Requirement:
All of the data, word for word and free of pictures, is the expected result.

Data provided:
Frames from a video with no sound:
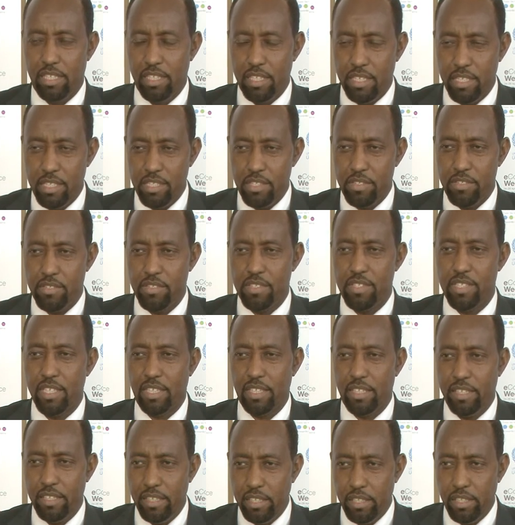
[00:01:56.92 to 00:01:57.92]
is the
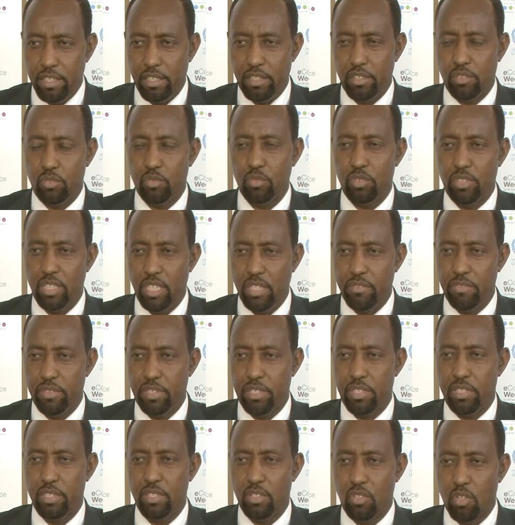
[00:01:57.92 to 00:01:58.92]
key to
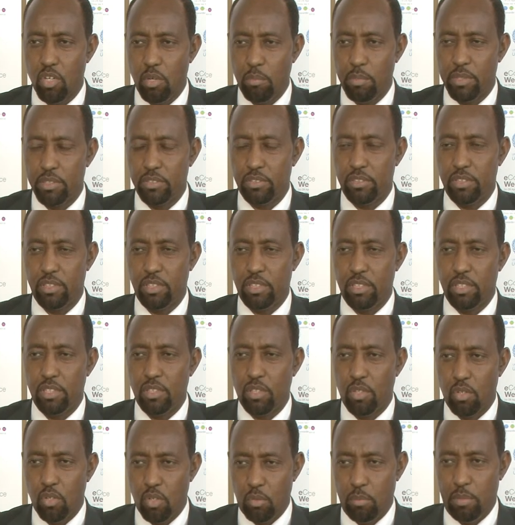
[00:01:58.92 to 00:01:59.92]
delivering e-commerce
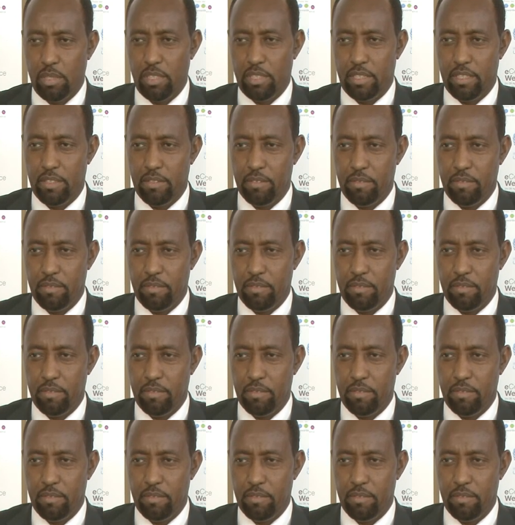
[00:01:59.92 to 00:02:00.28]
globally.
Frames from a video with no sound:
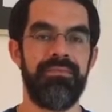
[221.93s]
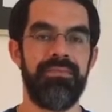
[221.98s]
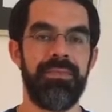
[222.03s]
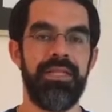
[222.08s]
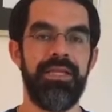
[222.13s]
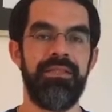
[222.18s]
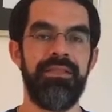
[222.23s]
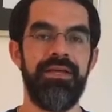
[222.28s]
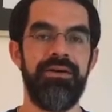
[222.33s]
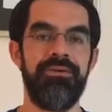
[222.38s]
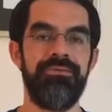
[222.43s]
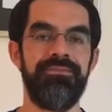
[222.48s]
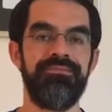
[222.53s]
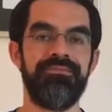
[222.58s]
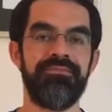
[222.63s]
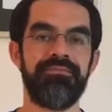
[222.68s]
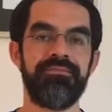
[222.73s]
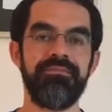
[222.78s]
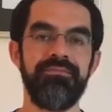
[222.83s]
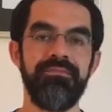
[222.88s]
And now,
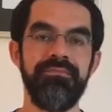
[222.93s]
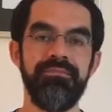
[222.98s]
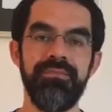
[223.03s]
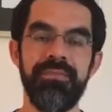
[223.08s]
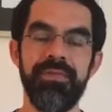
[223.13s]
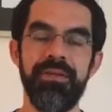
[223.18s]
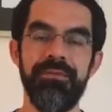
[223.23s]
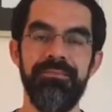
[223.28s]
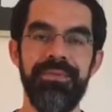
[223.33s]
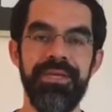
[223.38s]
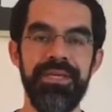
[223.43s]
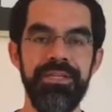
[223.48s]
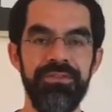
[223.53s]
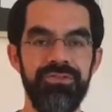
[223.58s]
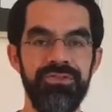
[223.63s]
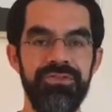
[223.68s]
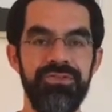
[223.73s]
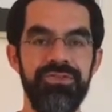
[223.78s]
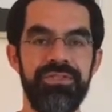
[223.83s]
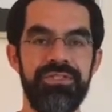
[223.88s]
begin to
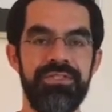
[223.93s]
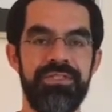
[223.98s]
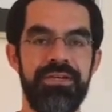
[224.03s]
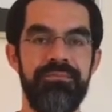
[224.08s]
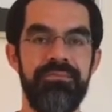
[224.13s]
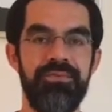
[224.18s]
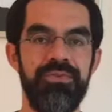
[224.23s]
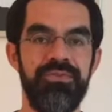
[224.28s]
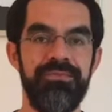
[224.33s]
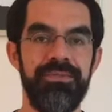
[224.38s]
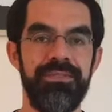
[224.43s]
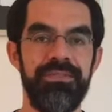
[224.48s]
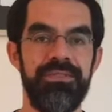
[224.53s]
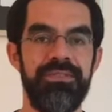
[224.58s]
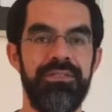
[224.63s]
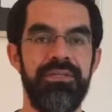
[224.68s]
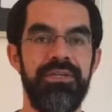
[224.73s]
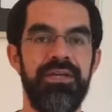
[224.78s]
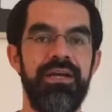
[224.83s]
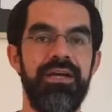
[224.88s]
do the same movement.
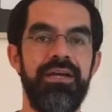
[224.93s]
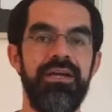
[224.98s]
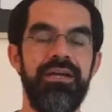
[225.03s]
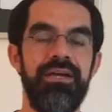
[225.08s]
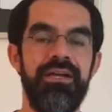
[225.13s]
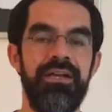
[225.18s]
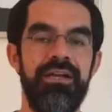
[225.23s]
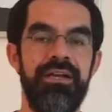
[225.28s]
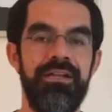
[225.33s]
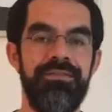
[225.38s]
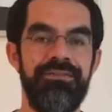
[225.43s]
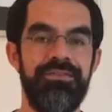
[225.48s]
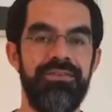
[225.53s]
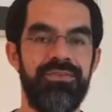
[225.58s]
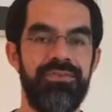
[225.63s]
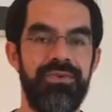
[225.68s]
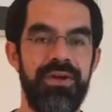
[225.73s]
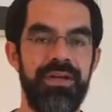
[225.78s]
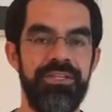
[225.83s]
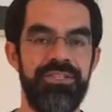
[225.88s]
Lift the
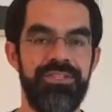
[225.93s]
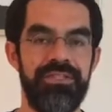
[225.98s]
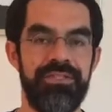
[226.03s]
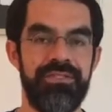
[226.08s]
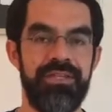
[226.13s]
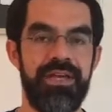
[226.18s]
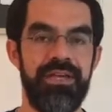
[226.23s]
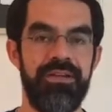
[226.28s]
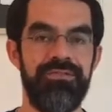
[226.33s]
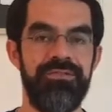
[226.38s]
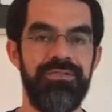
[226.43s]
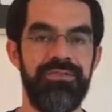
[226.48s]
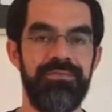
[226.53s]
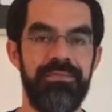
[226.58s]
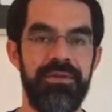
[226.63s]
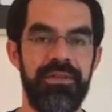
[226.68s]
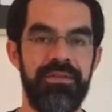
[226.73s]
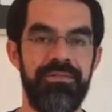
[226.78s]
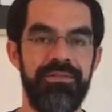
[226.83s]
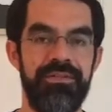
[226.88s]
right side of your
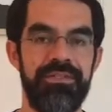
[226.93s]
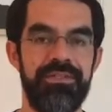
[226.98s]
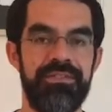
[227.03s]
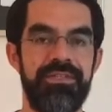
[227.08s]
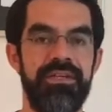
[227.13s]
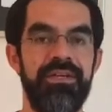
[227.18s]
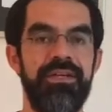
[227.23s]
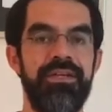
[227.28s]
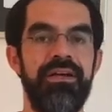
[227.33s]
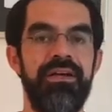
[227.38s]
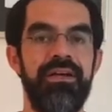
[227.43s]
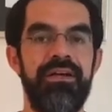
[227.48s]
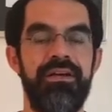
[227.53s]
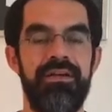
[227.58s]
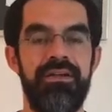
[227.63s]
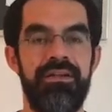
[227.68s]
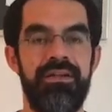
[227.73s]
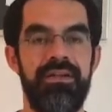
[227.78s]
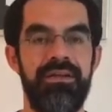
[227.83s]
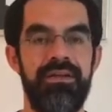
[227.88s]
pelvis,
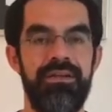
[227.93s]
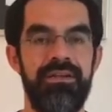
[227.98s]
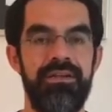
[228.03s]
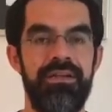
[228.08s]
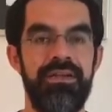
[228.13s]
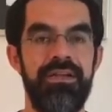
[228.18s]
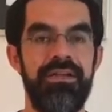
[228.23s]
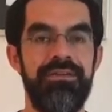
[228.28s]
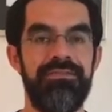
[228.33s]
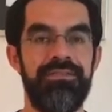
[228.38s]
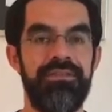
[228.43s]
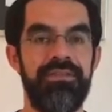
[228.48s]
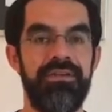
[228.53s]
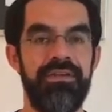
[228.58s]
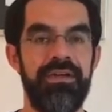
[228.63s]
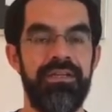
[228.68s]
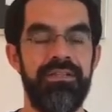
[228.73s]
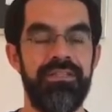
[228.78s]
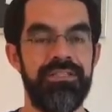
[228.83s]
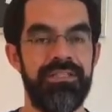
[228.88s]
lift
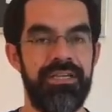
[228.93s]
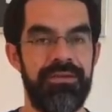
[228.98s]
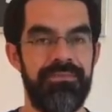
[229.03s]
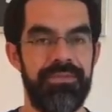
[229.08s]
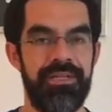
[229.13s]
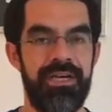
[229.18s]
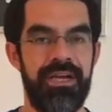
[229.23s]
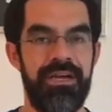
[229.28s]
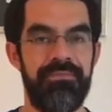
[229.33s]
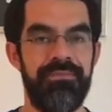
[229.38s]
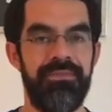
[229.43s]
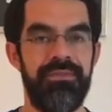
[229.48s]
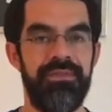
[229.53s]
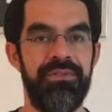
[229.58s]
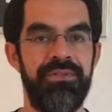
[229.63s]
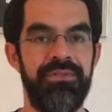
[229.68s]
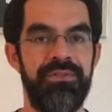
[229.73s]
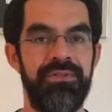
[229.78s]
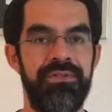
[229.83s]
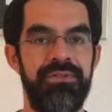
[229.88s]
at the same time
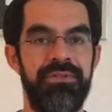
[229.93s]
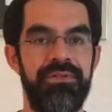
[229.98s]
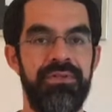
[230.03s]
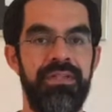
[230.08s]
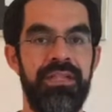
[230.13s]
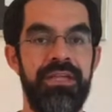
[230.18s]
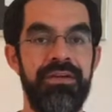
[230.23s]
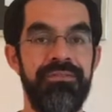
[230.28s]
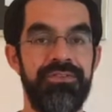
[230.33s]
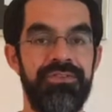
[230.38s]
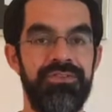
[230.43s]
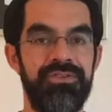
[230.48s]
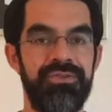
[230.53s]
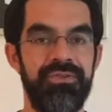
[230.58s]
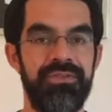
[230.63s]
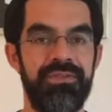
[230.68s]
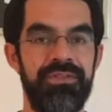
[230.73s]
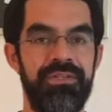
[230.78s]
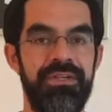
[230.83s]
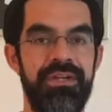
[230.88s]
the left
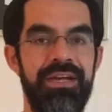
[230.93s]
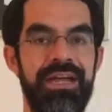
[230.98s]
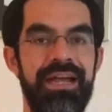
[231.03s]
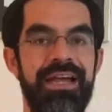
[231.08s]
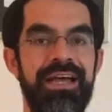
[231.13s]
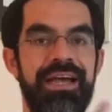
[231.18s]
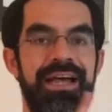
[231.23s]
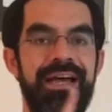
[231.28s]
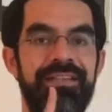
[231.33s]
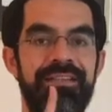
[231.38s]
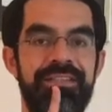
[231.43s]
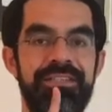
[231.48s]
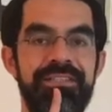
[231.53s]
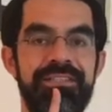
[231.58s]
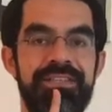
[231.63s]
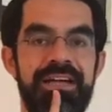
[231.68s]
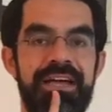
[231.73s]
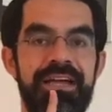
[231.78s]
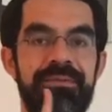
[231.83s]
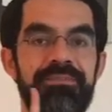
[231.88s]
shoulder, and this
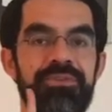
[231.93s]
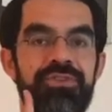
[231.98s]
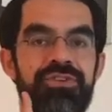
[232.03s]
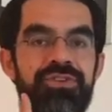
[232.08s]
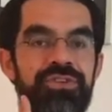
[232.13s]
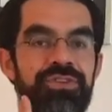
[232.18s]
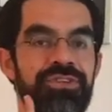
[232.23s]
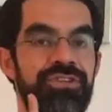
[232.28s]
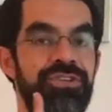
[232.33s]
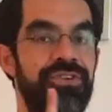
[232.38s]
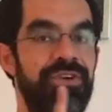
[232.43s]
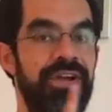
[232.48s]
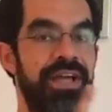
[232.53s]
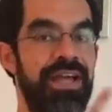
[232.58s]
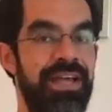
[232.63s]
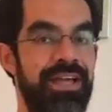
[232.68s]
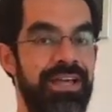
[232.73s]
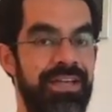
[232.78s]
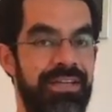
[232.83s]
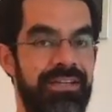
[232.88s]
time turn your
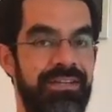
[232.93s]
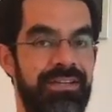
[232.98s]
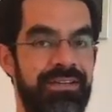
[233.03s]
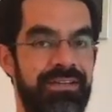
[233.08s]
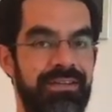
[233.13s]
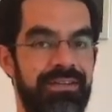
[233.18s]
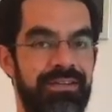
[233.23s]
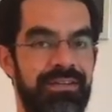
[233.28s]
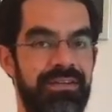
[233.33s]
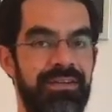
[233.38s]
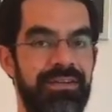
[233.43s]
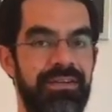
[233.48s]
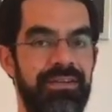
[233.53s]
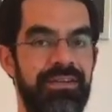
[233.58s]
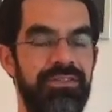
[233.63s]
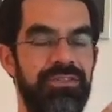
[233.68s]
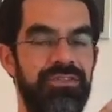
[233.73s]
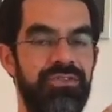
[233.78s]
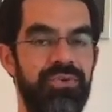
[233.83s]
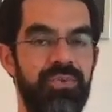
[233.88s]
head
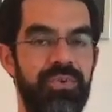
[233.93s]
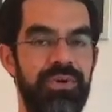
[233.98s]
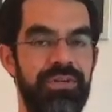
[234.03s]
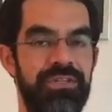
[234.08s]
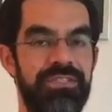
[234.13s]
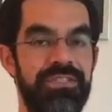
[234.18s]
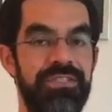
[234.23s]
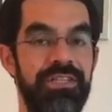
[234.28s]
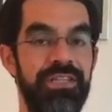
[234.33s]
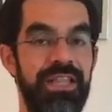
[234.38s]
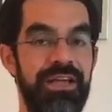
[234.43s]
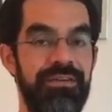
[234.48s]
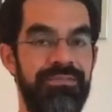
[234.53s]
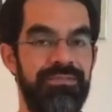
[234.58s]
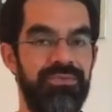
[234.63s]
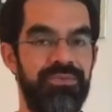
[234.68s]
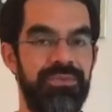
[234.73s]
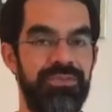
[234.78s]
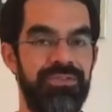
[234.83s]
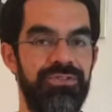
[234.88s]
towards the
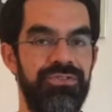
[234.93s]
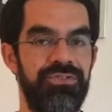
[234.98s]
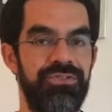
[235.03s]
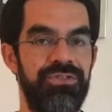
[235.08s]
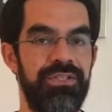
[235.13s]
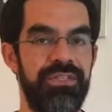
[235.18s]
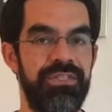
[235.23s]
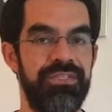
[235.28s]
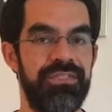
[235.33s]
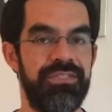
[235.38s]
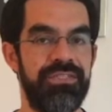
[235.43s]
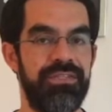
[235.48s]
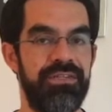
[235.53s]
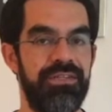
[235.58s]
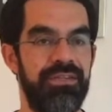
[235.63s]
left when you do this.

Result of the task:
Frames from a video with no sound:
[00:01:56.92 to 00:01:57.92]
is the
[00:01:57.92 to 00:01:58.92]
key to
[00:01:58.92 to 00:01:59.92]
delivering e-commerce
[00:01:59.92 to 00:02:00.28]
globally.
Frames from a video with no sound:
[221.93s]
[221.98s]
[222.03s]
[222.08s]
[222.13s]
[222.18s]
[222.23s]
[222.28s]
[222.33s]
[222.38s]
[222.43s]
[222.48s]
[222.53s]
[222.58s]
[222.63s]
[222.68s]
[222.73s]
[222.78s]
[222.83s]
[222.88s]
And now,
[222.93s]
[222.98s]
[223.03s]
[223.08s]
[223.13s]
[223.18s]
[223.23s]
[223.28s]
[223.33s]
[223.38s]
[223.43s]
[223.48s]
[223.53s]
[223.58s]
[223.63s]
[223.68s]
[223.73s]
[223.78s]
[223.83s]
[223.88s]
begin to
[223.93s]
[223.98s]
[224.03s]
[224.08s]
[224.13s]
[224.18s]
[224.23s]
[224.28s]
[224.33s]
[224.38s]
[224.43s]
[224.48s]
[224.53s]
[224.58s]
[224.63s]
[224.68s]
[224.73s]
[224.78s]
[224.83s]
[224.88s]
do the same movement.
[224.93s]
[224.98s]
[225.03s]
[225.08s]
[225.13s]
[225.18s]
[225.23s]
[225.28s]
[225.33s]
[225.38s]
[225.43s]
[225.48s]
[225.53s]
[225.58s]
[225.63s]
[225.68s]
[225.73s]
[225.78s]
[225.83s]
[225.88s]
Lift the
[225.93s]
[225.98s]
[226.03s]
[226.08s]
[226.13s]
[226.18s]
[226.23s]
[226.28s]
[226.33s]
[226.38s]
[226.43s]
[226.48s]
[226.53s]
[226.58s]
[226.63s]
[226.68s]
[226.73s]
[226.78s]
[226.83s]
[226.88s]
right side of your
[226.93s]
[226.98s]
[227.03s]
[227.08s]
[227.13s]
[227.18s]
[227.23s]
[227.28s]
[227.33s]
[227.38s]
[227.43s]
[227.48s]
[227.53s]
[227.58s]
[227.63s]
[227.68s]
[227.73s]
[227.78s]
[227.83s]
[227.88s]
pelvis,
[227.93s]
[227.98s]
[228.03s]
[228.08s]
[228.13s]
[228.18s]
[228.23s]
[228.28s]
[228.33s]
[228.38s]
[228.43s]
[228.48s]
[228.53s]
[228.58s]
[228.63s]
[228.68s]
[228.73s]
[228.78s]
[228.83s]
[228.88s]
lift
[228.93s]
[228.98s]
[229.03s]
[229.08s]
[229.13s]
[229.18s]
[229.23s]
[229.28s]
[229.33s]
[229.38s]
[229.43s]
[229.48s]
[229.53s]
[229.58s]
[229.63s]
[229.68s]
[229.73s]
[229.78s]
[229.83s]
[229.88s]
at the same time
[229.93s]
[229.98s]
[230.03s]
[230.08s]
[230.13s]
[230.18s]
[230.23s]
[230.28s]
[230.33s]
[230.38s]
[230.43s]
[230.48s]
[230.53s]
[230.58s]
[230.63s]
[230.68s]
[230.73s]
[230.78s]
[230.83s]
[230.88s]
the left
[230.93s]
[230.98s]
[231.03s]
[231.08s]
[231.13s]
[231.18s]
[231.23s]
[231.28s]
[231.33s]
[231.38s]
[231.43s]
[231.48s]
[231.53s]
[231.58s]
[231.63s]
[231.68s]
[231.73s]
[231.78s]
[231.83s]
[231.88s]
shoulder, and this
[231.93s]
[231.98s]
[232.03s]
[232.08s]
[232.13s]
[232.18s]
[232.23s]
[232.28s]
[232.33s]
[232.38s]
[232.43s]
[232.48s]
[232.53s]
[232.58s]
[232.63s]
[232.68s]
[232.73s]
[232.78s]
[232.83s]
[232.88s]
time turn your
[232.93s]
[232.98s]
[233.03s]
[233.08s]
[233.13s]
[233.18s]
[233.23s]
[233.28s]
[233.33s]
[233.38s]
[233.43s]
[233.48s]
[233.53s]
[233.58s]
[233.63s]
[233.68s]
[233.73s]
[233.78s]
[233.83s]
[233.88s]
head
[233.93s]
[233.98s]
[234.03s]
[234.08s]
[234.13s]
[234.18s]
[234.23s]
[234.28s]
[234.33s]
[234.38s]
[234.43s]
[234.48s]
[234.53s]
[234.58s]
[234.63s]
[234.68s]
[234.73s]
[234.78s]
[234.83s]
[234.88s]
towards the
[234.93s]
[234.98s]
[235.03s]
[235.08s]
[235.13s]
[235.18s]
[235.23s]
[235.28s]
[235.33s]
[235.38s]
[235.43s]
[235.48s]
[235.53s]
[235.58s]
[235.63s]
left when you do this.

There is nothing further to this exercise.